- Born: 29 October 1943 Lewes, Sussex, England
- Died: 15 November 2022 (aged 79) Minstead, Hampshire, England
- Education: University of Exeter
- Scientific career
- Workplaces: Statistics Canada University of Southampton
- Thesis: Some contributions to the statistical analysis of single and mixed exponential distributions (1970)

= Tim Holt (statistician) =

British statistician (1943–2022)

David Holt CB (29 October 1943 – 15 November 2022), better known as Tim Holt, was a British statistician who was Professor Emeritus of Social Statistics at the University of Southampton. He had been the president of the Royal Statistical Society (2005–2007), the last director of the Central Statistical Office of the United Kingdom, and the first director of the Office for National Statistics (and ex-officio Registrar General).

==Background==
Holt was born in Lewes, Sussex on 29 October 1943 as David Holt, but acquired the nickname Tim after the actor. He was educated at Coopers' Company School and then took a maths degree and a PhD in statistics at Exeter with thesis titled Some contributions to the statistical analysis of single and mixed exponential distributions in 1970. Throughout his career, his main interests have been survey methods, sampling theory and official statistics. He took a particular interest, through his membership of the Royal Statistical Society, in the independence of national statistics from government.

==Career==
Holt's first job was with Statistics Canada, the national statistics office of Canada, where he spent four years before joining the Department of Social Statistics at the University of Southampton in 1980. He was Leverhulme Professor of Social Statistics from 1980 to 1995 and Deputy Vice-Chancellor from 1990 to 1995. From 1989 to 1991, he was also vice-president of the International Association of Survey Statisticians (IASS).

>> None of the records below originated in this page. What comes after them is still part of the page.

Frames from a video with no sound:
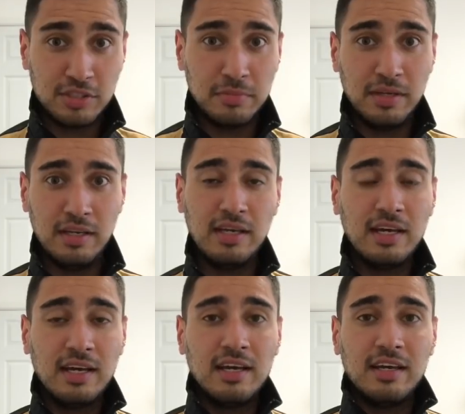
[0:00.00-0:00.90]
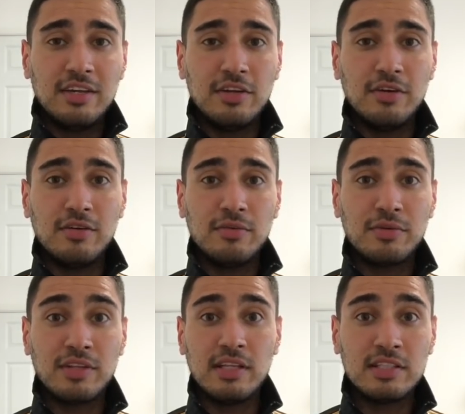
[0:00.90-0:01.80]
to be,
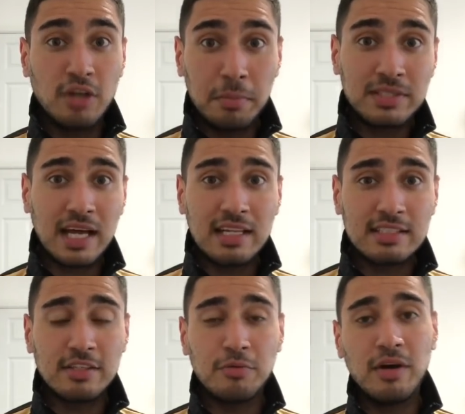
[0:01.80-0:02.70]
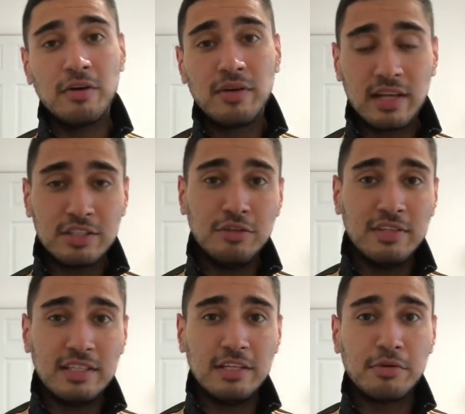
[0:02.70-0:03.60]
one of the top talents in the world, as
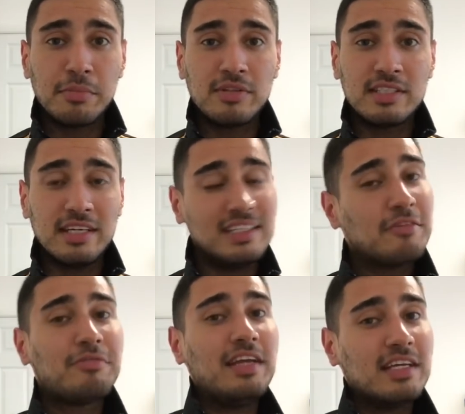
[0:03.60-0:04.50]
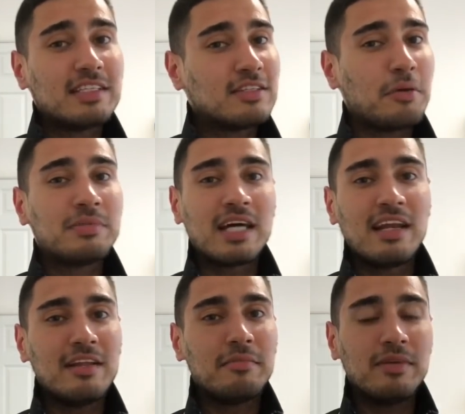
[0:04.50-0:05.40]
Juventini would put it. He definitely is a top
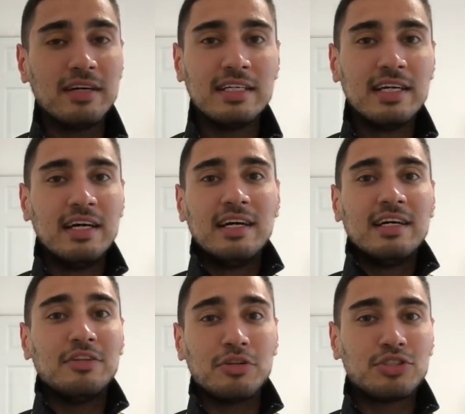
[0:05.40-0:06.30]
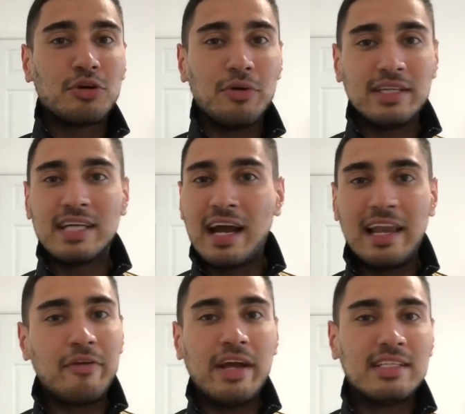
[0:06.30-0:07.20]
talent, but not sure as
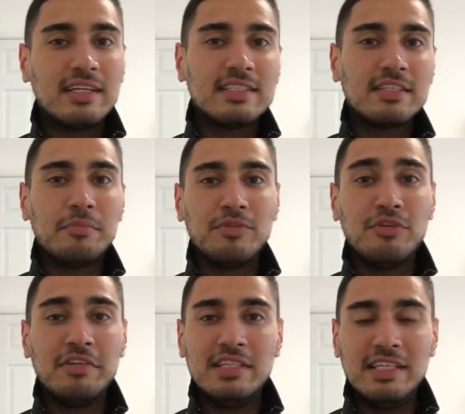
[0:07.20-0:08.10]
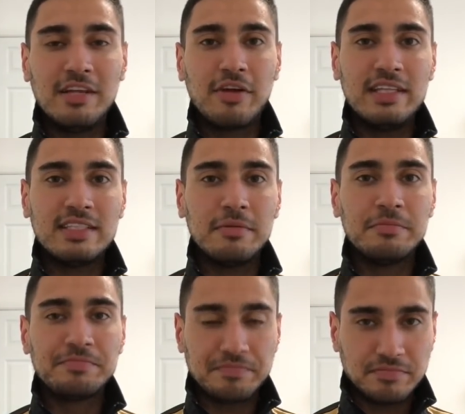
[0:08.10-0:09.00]
highly rated as some Juventini rate
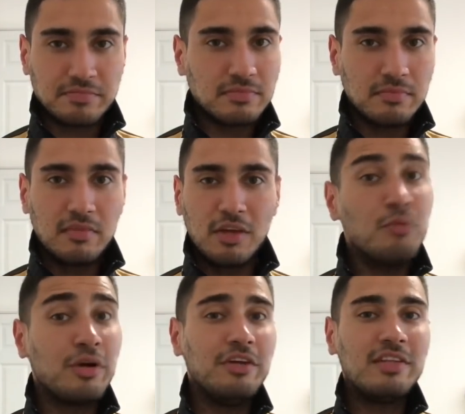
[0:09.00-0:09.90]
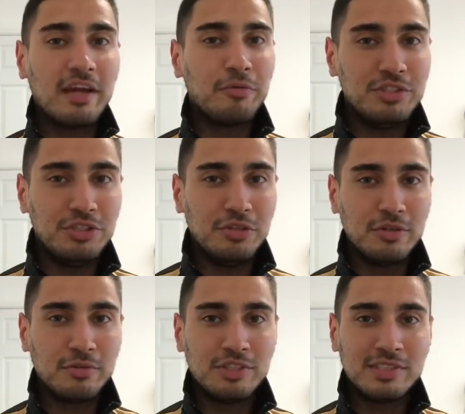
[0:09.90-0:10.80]
him. What do you think? Would
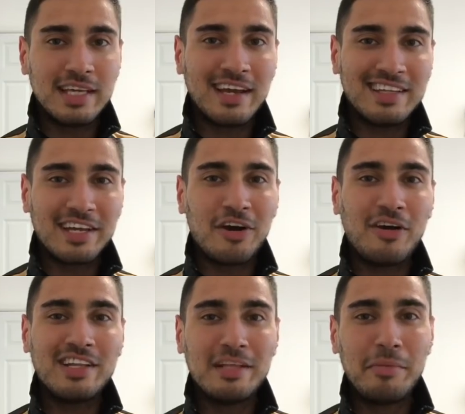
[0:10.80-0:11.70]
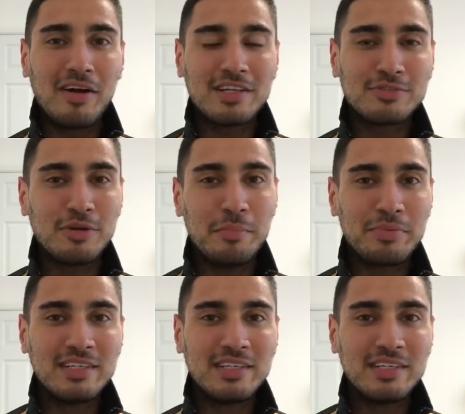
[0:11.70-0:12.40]
you take an Icardi-Dybala swap?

Holt became the director of the Central Statistical Office and Head of the Government Statistical Service in 1995 and, subsequently, the first director of the Office for National Statistics when it was formed on 1 April 1996 from the merger of the Central Statistical Office (CSO) and the Office of Population Censuses and Surveys (OPCS). He was President of the Labour Statistics Congress (ILO) in 1997 and vice-chair of the United Nations Statistical Commission from 1998 to 1999.

Holt returned to the Department of Social Statistics at Southampton in 2000, working part-time as professor of social statistics. He carried out consultancy work for the United Nations, the International Monetary Fund and the World Bank and was elected president of the Royal Statistical Society in 2005.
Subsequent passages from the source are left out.